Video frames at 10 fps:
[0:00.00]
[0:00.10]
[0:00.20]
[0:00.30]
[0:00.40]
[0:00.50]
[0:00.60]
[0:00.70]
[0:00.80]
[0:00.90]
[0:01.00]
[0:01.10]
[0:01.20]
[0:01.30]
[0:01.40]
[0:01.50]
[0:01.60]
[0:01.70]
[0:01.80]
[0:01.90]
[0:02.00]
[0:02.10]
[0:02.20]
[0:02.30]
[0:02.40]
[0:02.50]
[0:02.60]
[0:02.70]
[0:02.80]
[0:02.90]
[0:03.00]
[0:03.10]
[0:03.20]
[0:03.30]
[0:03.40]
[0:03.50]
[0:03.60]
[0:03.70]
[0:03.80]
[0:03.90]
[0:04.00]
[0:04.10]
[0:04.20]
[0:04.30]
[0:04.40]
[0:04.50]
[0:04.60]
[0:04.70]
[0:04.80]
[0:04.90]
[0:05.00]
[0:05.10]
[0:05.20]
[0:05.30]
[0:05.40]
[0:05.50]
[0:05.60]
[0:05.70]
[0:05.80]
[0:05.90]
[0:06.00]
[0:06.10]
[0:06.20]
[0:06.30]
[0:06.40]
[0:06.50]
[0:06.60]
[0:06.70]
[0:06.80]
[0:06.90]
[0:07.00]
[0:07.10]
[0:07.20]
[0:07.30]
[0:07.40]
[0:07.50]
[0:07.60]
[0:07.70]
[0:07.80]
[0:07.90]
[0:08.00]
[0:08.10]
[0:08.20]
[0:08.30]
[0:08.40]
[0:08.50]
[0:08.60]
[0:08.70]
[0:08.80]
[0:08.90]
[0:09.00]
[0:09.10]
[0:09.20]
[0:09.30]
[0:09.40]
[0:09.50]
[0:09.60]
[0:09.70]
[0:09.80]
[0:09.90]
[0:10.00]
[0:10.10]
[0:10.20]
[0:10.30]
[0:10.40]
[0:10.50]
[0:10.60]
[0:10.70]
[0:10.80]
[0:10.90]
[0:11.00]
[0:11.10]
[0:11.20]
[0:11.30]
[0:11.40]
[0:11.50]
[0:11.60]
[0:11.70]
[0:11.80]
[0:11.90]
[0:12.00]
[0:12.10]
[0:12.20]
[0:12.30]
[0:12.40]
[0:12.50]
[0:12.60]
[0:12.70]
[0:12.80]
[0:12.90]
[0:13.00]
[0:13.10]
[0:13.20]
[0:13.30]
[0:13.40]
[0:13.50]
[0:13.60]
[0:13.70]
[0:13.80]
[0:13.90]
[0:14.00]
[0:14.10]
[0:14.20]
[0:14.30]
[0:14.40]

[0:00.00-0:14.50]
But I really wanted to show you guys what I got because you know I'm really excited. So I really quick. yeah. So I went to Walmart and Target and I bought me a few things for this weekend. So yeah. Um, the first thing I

^^^^

All entries shown above should be duplicated without a single difference.

:: Written response ::
Video frames at 10 fps:
[0:00.00]
[0:00.10]
[0:00.20]
[0:00.30]
[0:00.40]
[0:00.50]
[0:00.60]
[0:00.70]
[0:00.80]
[0:00.90]
[0:01.00]
[0:01.10]
[0:01.20]
[0:01.30]
[0:01.40]
[0:01.50]
[0:01.60]
[0:01.70]
[0:01.80]
[0:01.90]
[0:02.00]
[0:02.10]
[0:02.20]
[0:02.30]
[0:02.40]
[0:02.50]
[0:02.60]
[0:02.70]
[0:02.80]
[0:02.90]
[0:03.00]
[0:03.10]
[0:03.20]
[0:03.30]
[0:03.40]
[0:03.50]
[0:03.60]
[0:03.70]
[0:03.80]
[0:03.90]
[0:04.00]
[0:04.10]
[0:04.20]
[0:04.30]
[0:04.40]
[0:04.50]
[0:04.60]
[0:04.70]
[0:04.80]
[0:04.90]
[0:05.00]
[0:05.10]
[0:05.20]
[0:05.30]
[0:05.40]
[0:05.50]
[0:05.60]
[0:05.70]
[0:05.80]
[0:05.90]
[0:06.00]
[0:06.10]
[0:06.20]
[0:06.30]
[0:06.40]
[0:06.50]
[0:06.60]
[0:06.70]
[0:06.80]
[0:06.90]
[0:07.00]
[0:07.10]
[0:07.20]
[0:07.30]
[0:07.40]
[0:07.50]
[0:07.60]
[0:07.70]
[0:07.80]
[0:07.90]
[0:08.00]
[0:08.10]
[0:08.20]
[0:08.30]
[0:08.40]
[0:08.50]
[0:08.60]
[0:08.70]
[0:08.80]
[0:08.90]
[0:09.00]
[0:09.10]
[0:09.20]
[0:09.30]
[0:09.40]
[0:09.50]
[0:09.60]
[0:09.70]
[0:09.80]
[0:09.90]
[0:10.00]
[0:10.10]
[0:10.20]
[0:10.30]
[0:10.40]
[0:10.50]
[0:10.60]
[0:10.70]
[0:10.80]
[0:10.90]
[0:11.00]
[0:11.10]
[0:11.20]
[0:11.30]
[0:11.40]
[0:11.50]
[0:11.60]
[0:11.70]
[0:11.80]
[0:11.90]
[0:12.00]
[0:12.10]
[0:12.20]
[0:12.30]
[0:12.40]
[0:12.50]
[0:12.60]
[0:12.70]
[0:12.80]
[0:12.90]
[0:13.00]
[0:13.10]
[0:13.20]
[0:13.30]
[0:13.40]
[0:13.50]
[0:13.60]
[0:13.70]
[0:13.80]
[0:13.90]
[0:14.00]
[0:14.10]
[0:14.20]
[0:14.30]
[0:14.40]

[0:00.00-0:14.50]
But I really wanted to show you guys what I got because you know I'm really excited. So I really quick. yeah. So I went to Walmart and Target and I bought me a few things for this weekend. So yeah. Um, the first thing I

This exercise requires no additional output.